Save 35% off the list price* of the related book or multi-format eBook (EPUB + MOBI + PDF) with discount code ARTICLE.
* See informit.com/terms
In this chapter, we cover the Java Application Programming Interfaces (APIs) for input and output. You will learn how to access files and directories and how to read and write data in binary and text format. This chapter also shows you the object serialization mechanism that lets you store objects as easily as you can store text or numeric data. Next, we will turn to working with files and directories. We finish the chapter with a discussion of regular expressions, even though they are not actually related to input and output. We couldn’t find a better place to handle that topic, and apparently neither could the Java team—the regular expression API specification was attached to a specification request for “new I/O” features.
2.1 Input/Output Streams
In the Java API, an object from which we can read a sequence of bytes is called an input stream. An object to which we can write a sequence of bytes is called an output stream. These sources and destinations of byte sequences can be—and often are—files, but they can also be network connections and even blocks of memory. The abstract classes InputStream and OutputStream are the basis for a hierarchy of input/output (I/O) classes.

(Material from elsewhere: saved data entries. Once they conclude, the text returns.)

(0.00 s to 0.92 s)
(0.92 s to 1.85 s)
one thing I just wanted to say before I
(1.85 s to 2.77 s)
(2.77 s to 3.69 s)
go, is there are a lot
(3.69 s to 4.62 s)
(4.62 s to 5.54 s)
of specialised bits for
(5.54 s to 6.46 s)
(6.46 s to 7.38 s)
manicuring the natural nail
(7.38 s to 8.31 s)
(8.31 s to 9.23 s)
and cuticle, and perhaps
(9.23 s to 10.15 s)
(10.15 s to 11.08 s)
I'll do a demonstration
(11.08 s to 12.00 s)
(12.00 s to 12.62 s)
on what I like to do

Byte-oriented input/output streams are inconvenient for processing information stored in Unicode (recall that Unicode uses multiple bytes per character). Therefore, a separate hierarchy provides classes, inheriting from the abstract Reader and Writer classes, for processing Unicode characters. These classes have read and write operations that are based on two-byte char values (that is, UTF-16 code units) rather than byte values.

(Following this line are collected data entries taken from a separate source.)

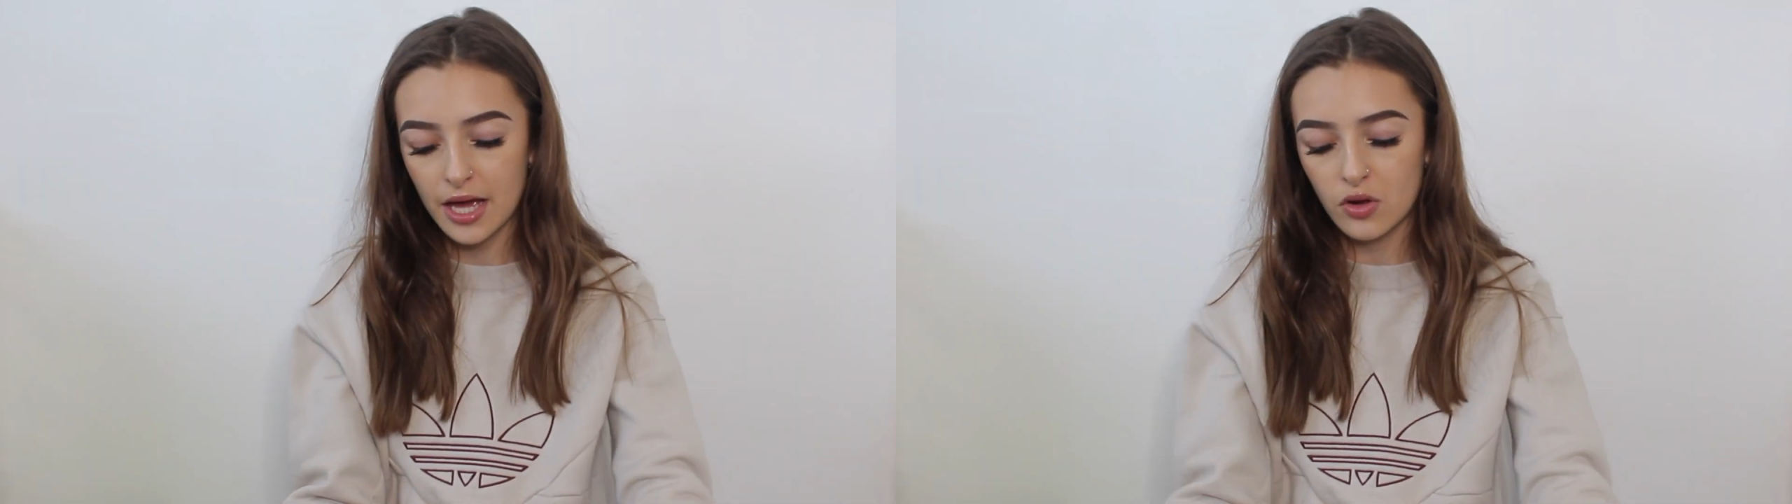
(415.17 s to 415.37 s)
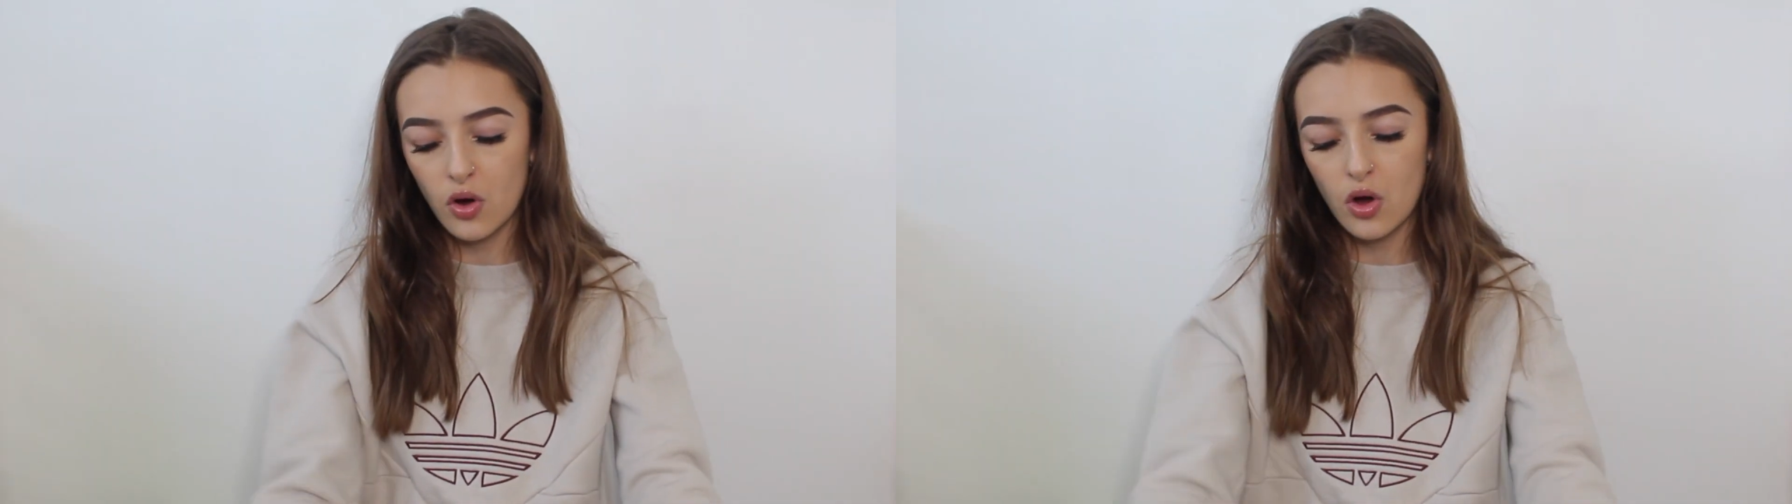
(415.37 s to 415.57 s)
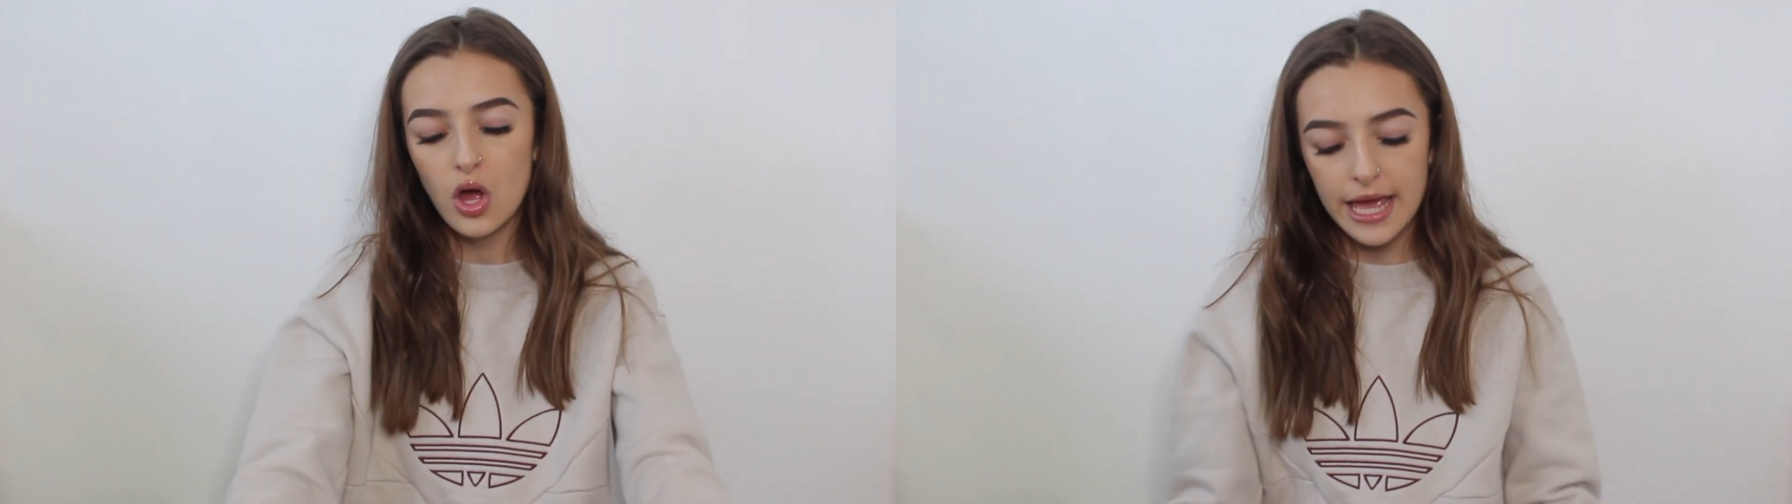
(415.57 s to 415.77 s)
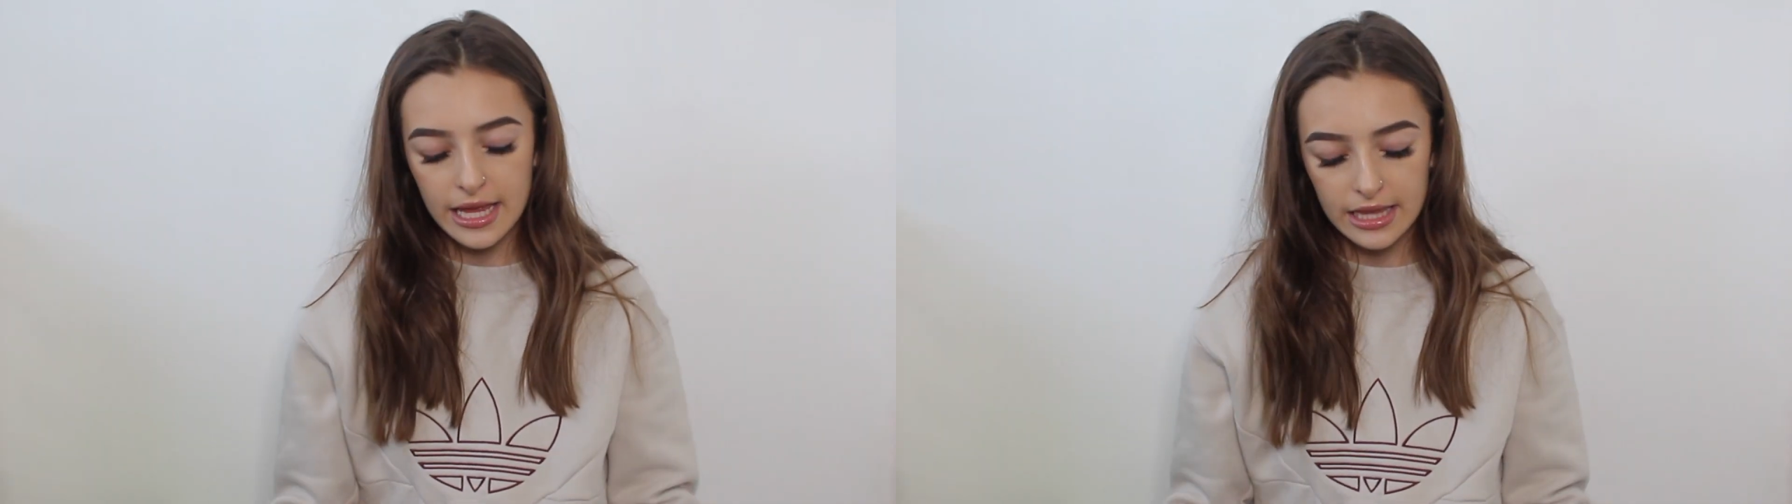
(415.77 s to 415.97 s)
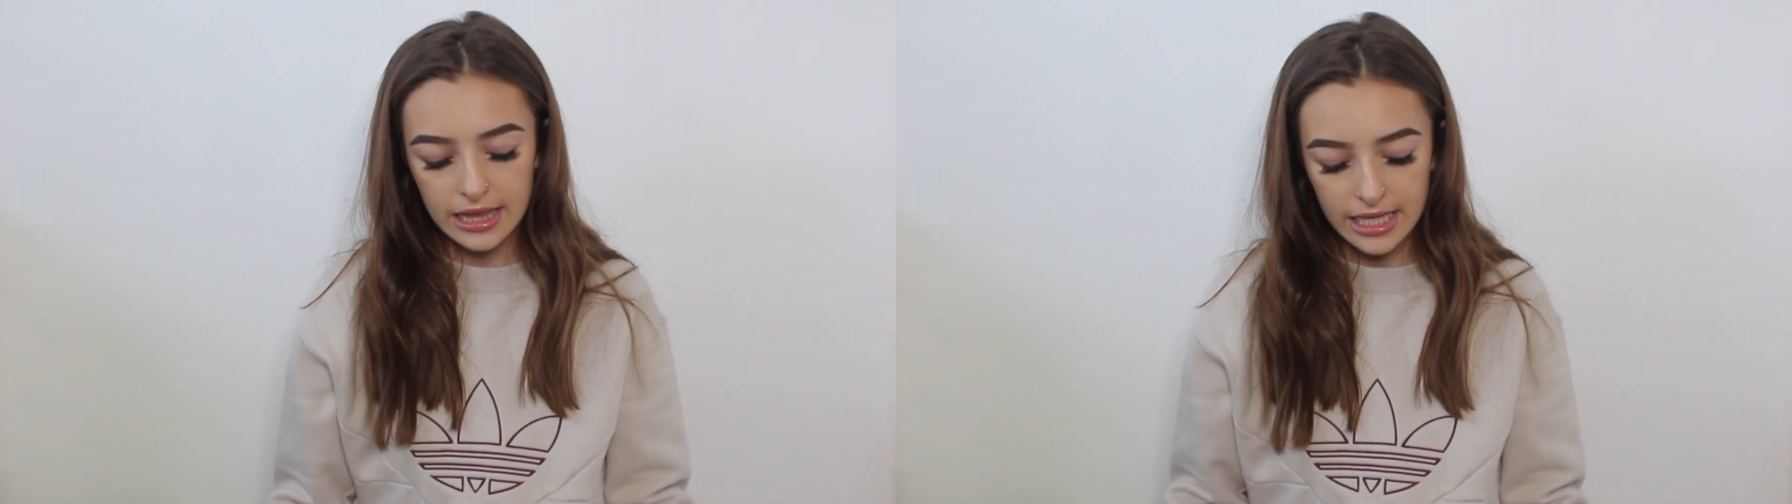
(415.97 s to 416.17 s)
I got
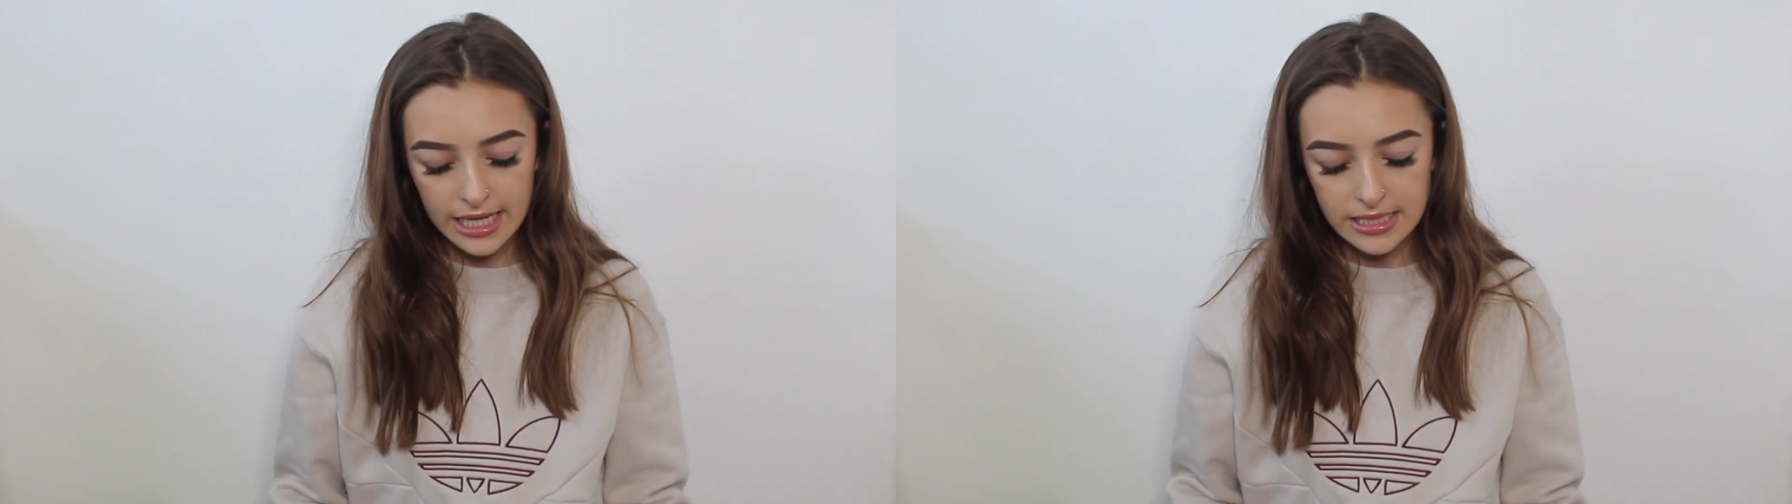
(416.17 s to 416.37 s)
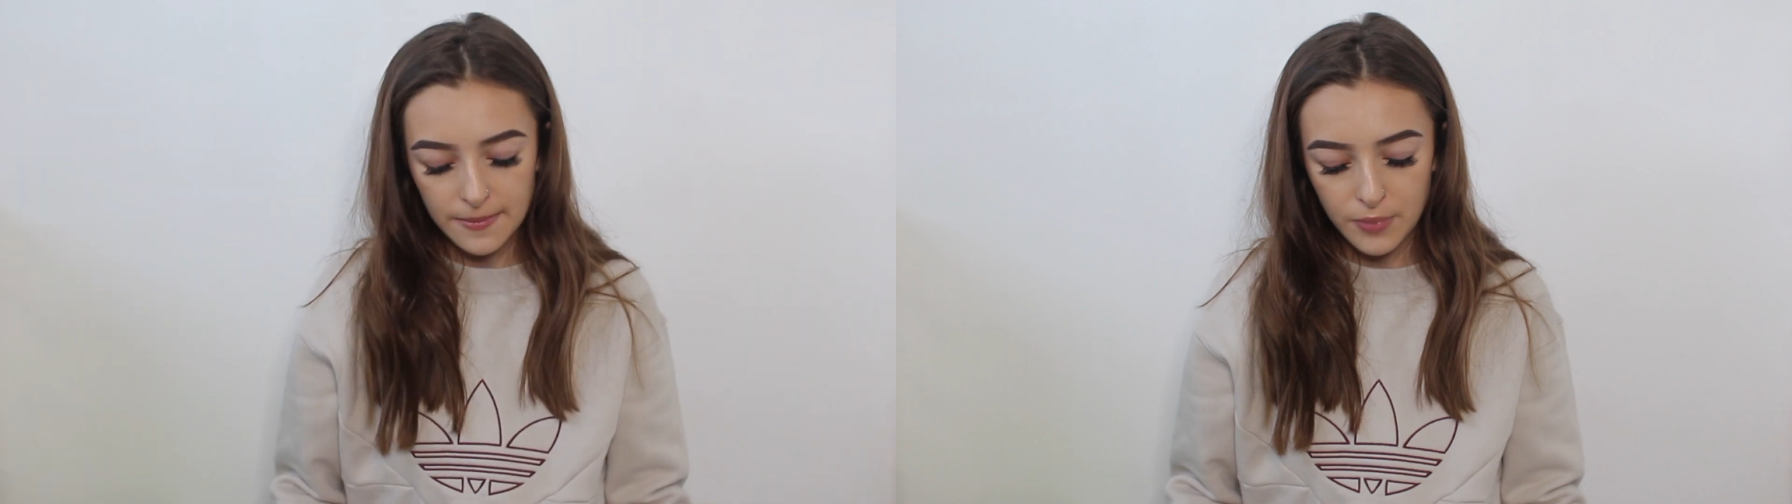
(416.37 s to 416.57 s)
a lace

2.1.1 Reading and Writing Bytes
The InputStream class has an abstract method:
abstract int read()
This method reads one byte and returns the byte that was read, or -1 if it encounters the end of the input source. The designer of a concrete input stream class overrides this method to provide useful functionality. For example, in the FileInputStream class, this method reads one byte from a file. System.in is a predefined object of a subclass of InputStream that allows you to read information from “standard input,” that is, the console or a redirected file.

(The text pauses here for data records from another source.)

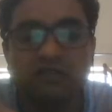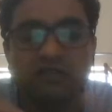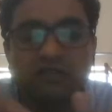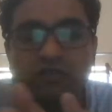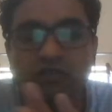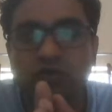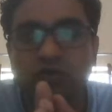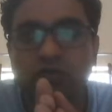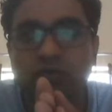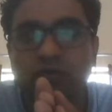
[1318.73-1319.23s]

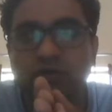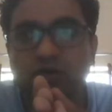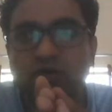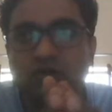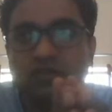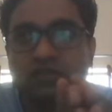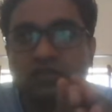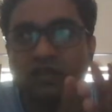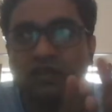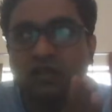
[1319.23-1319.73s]
driven flow,
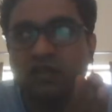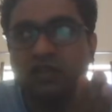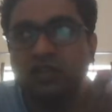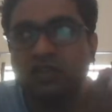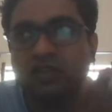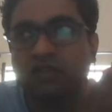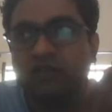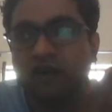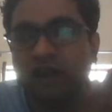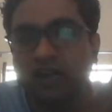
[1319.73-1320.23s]
because
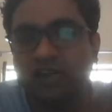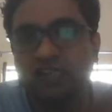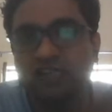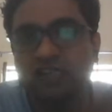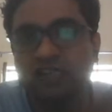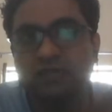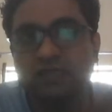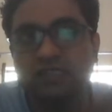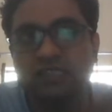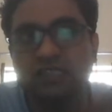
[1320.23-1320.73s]
the
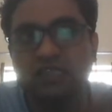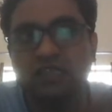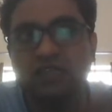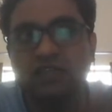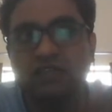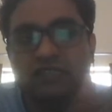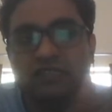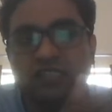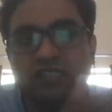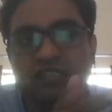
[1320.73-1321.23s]
water is
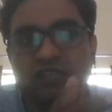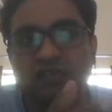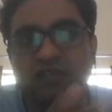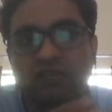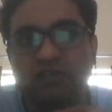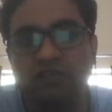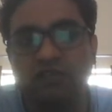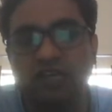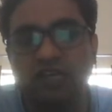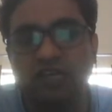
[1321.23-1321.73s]
basically, which
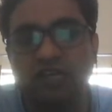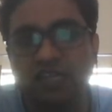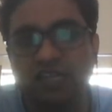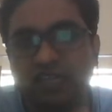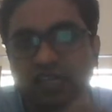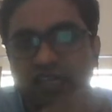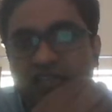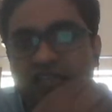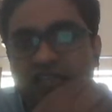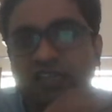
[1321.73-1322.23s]
is we are
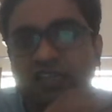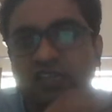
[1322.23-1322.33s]
taking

The InputStream class also has nonabstract methods to read an array of bytes or to skip a number of bytes. Since Java 9, there is a very useful method to read all bytes of a stream:
byte[] bytes = in.readAllBytes();
There are also methods to read a given number of bytes—see the API notes.
These methods call the abstract read method, so subclasses need to override only one method.
Similarly, the OutputStream class defines the abstract method
abstract void write(int b)
which writes one byte to an output location.
If you have an array of bytes, you can write them all at once:
byte[] values = . . .; out.write(values);
The transferTo method transfers all bytes from an input stream to an output stream:
in.transferTo(out);
Both the read and write methods block until the byte is actually read or written. This means that if the input stream cannot immediately be accessed (usually because of a busy network connection), the current thread blocks. This gives other threads the chance to do useful work while the method is waiting for the input stream to become available again.
The available method lets you check the number of bytes that are currently available for reading. This means a fragment like the following is unlikely to block:
int bytesAvailable = in.available(); if (bytesAvailable < 0) { var data = new byte[bytesAvailable]; in.read(data); }
When you have finished reading or writing to an input/output stream, close it by calling the close method. This call frees up the operating system resources that are in limited supply. If an application opens too many input/output streams without closing them, system resources can become depleted. Closing an output stream also flushes the buffer used for the output stream: Any bytes that were temporarily placed in a buffer so that they could be delivered as a larger packet are sent off. In particular, if you do not close a file, the last packet of bytes might never be delivered. You can also manually flush the output with the flush method.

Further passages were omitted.